*** Block opens ***
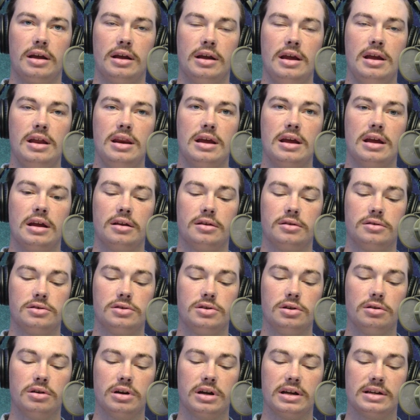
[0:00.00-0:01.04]
hitting
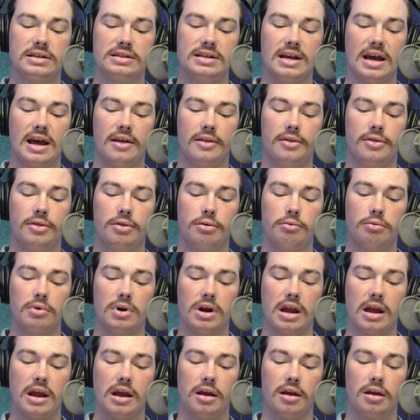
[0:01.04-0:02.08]
during set
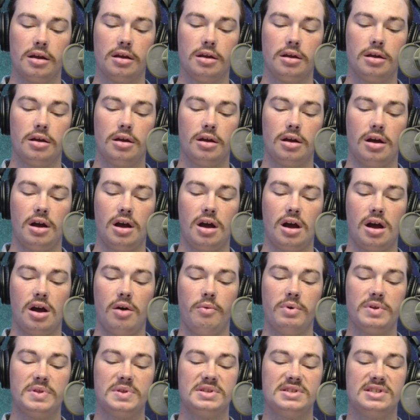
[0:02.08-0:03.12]
3,
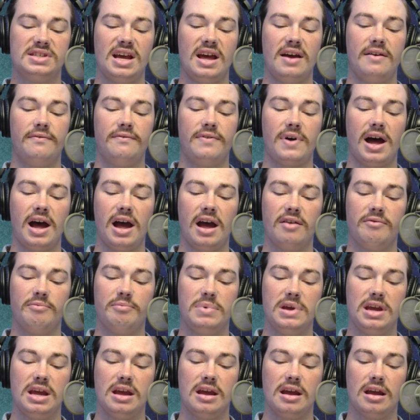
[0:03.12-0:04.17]
with set 5
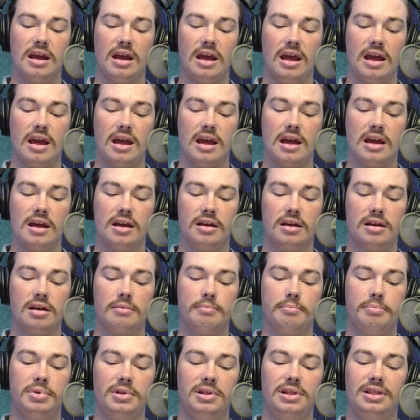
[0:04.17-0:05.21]
being a
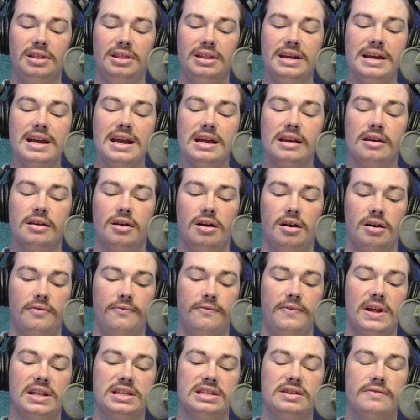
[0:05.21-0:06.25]
complete
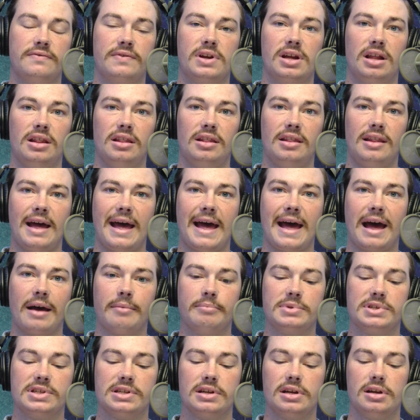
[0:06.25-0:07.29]
offensive
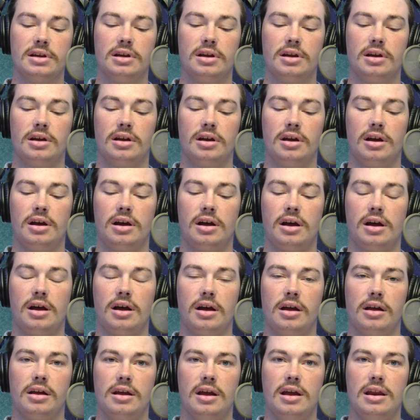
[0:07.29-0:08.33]
collapse,
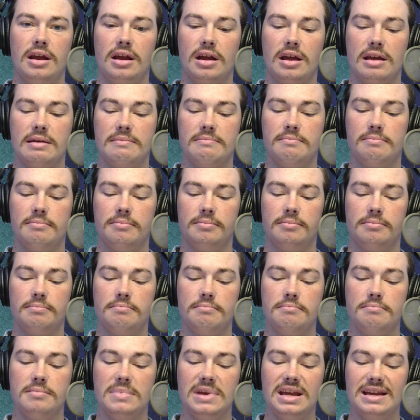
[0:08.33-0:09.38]
hitting a
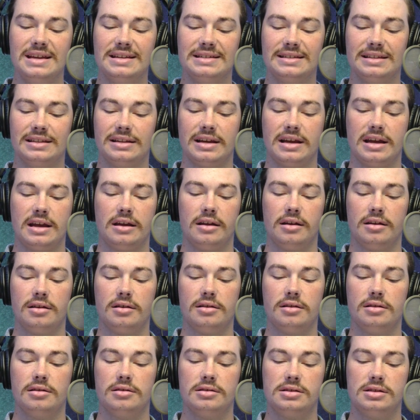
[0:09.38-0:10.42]
measly
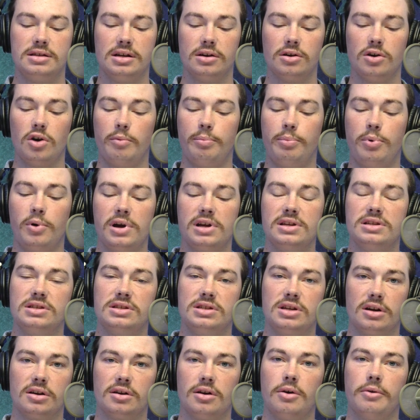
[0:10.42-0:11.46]

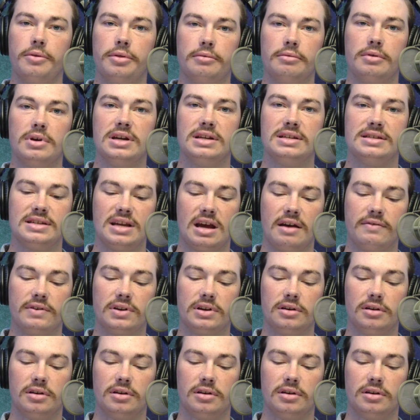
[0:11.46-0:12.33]
0.037.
*** Block closes ***
What needs to be done - Print the records again exactly, pictures excluded.

Answer area -
[0:00.00-0:01.04]
hitting
[0:01.04-0:02.08]
during set
[0:02.08-0:03.12]
3,
[0:03.12-0:04.17]
with set 5
[0:04.17-0:05.21]
being a
[0:05.21-0:06.25]
complete
[0:06.25-0:07.29]
offensive
[0:07.29-0:08.33]
collapse,
[0:08.33-0:09.38]
hitting a
[0:09.38-0:10.42]
measly
[0:10.42-0:11.46]

[0:11.46-0:12.33]
0.037.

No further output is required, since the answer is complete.